Younger Me: Let’s take the elevator. Let’s play on the elevator. Let’s cut the cables on the elevator and ride it down!
Older Me: I can handle these stairs. I’m a little out of breath. Middle car seat—it’s the most gentle. These seatbelts seem shorter than they used to be.
Younger Me: The thrill is gone for me on Cornball. It’s not as tall. Not as intense. The hills aren’t as big. The G forces don’t pack the punch. This ride is perfect for old men like you.
Older Me: You’re the one who says you only live once! Hands up! This lift hill is 20 feet shorter than Hoosier Hurricane but it’s still plenty high. Swooping fan turn! Weeee! No slamming motion when we get to the bottom of the hill. Now this is coaster riding! Hahahhh! It’s nice and smooth with no bludgeoning pops! Weeeee!
Younger me: Whatever. I’ve ridden better.
Older Me: Oh I could ride this forever!

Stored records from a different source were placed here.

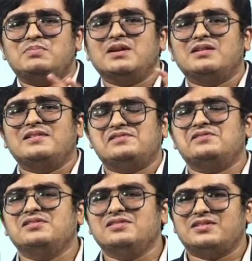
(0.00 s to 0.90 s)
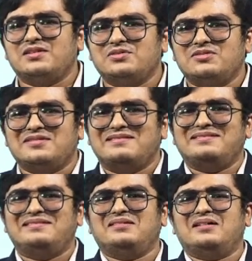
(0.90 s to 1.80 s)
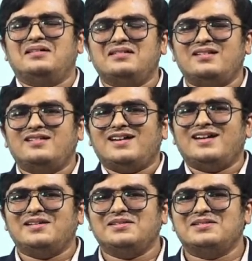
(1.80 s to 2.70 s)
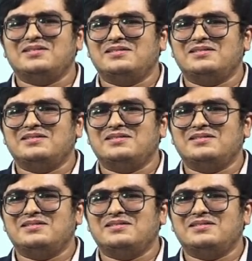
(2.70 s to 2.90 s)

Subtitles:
big letters and underlines,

Haha! Oh my God, I’m laughing again! I feel young again! I can feel the autumn air on my face. The air time on this is what coasters are made for. The pacing is just great. It sets your expectations and then pays them off. I could ride this forever!
Younger Me: Okay, gramps.
Older Me: Cornball Express is what coaster riding should be! Helix! Another hill! And another! And into the station. I hope they’ll let us re-ride!
Younger Me: What’s gotten into you? Viagra?

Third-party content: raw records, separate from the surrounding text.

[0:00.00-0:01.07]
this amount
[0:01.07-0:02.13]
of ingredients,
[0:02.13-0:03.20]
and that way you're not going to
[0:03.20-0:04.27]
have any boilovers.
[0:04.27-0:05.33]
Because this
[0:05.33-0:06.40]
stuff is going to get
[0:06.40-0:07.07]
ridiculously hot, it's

Older Me: No, I just love coasters that are well maintained. Cornball Express’s trains are a little rumbly but what do you expect for a coaster that was built fourteen years ago? Overall, beautifully maintained and just fun to ride. Look at the number of people in the ride queue for Cornball right now, versus the scant few in the ride queue for Hurricane? That’s proof in itself.

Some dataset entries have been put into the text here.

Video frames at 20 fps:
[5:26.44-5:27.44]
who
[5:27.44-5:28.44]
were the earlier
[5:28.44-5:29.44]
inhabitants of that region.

Younger Me: You make me feel like I’m trapped in Charlton Heston’s body.
Older Me: You make me feel like I’m a dad at a Nick Jonas concert.
Younger Me: I like air time.
Older Me: I like air time, but not continual oppressive G forces that make you feel exhausted like on Boulder Dash.
Younger Me: I like Elephant Ears. They’re not made from real elephants.
Older Me: You know I like you. But they say if you talk back to the voices in your head that you’re in trouble.
Younger Me: You’re telling me this now? After 51 years? The park is closing. Let’s hide in one of the shops and stay here forever.
Older Me: Truth is, we can’t stay here forever. You realize that I’m going to be the fat bald guy riding Judge Roy Scream by myself when I’m 70? I’m going to be the fat bald guy trying to get ERT on Willard’s Whizzer at Six Flags Great America after a hip replacement. I’m slowing down, but that doesn’t mean I won’t ride. I’m going to ride.
Younger Me: That's the spirit. We can always hide a catheter under a sweater. Get a pacemaker.
Older Me: That’s the most sensible thing you’ve said.
Younger Me: (Silence.)
Older Me: Where did you go? You still there?
Younger Me: (Silence)
Older Me: Don’t play games. He’ll be back. You know come to think of it, I better take one more ride.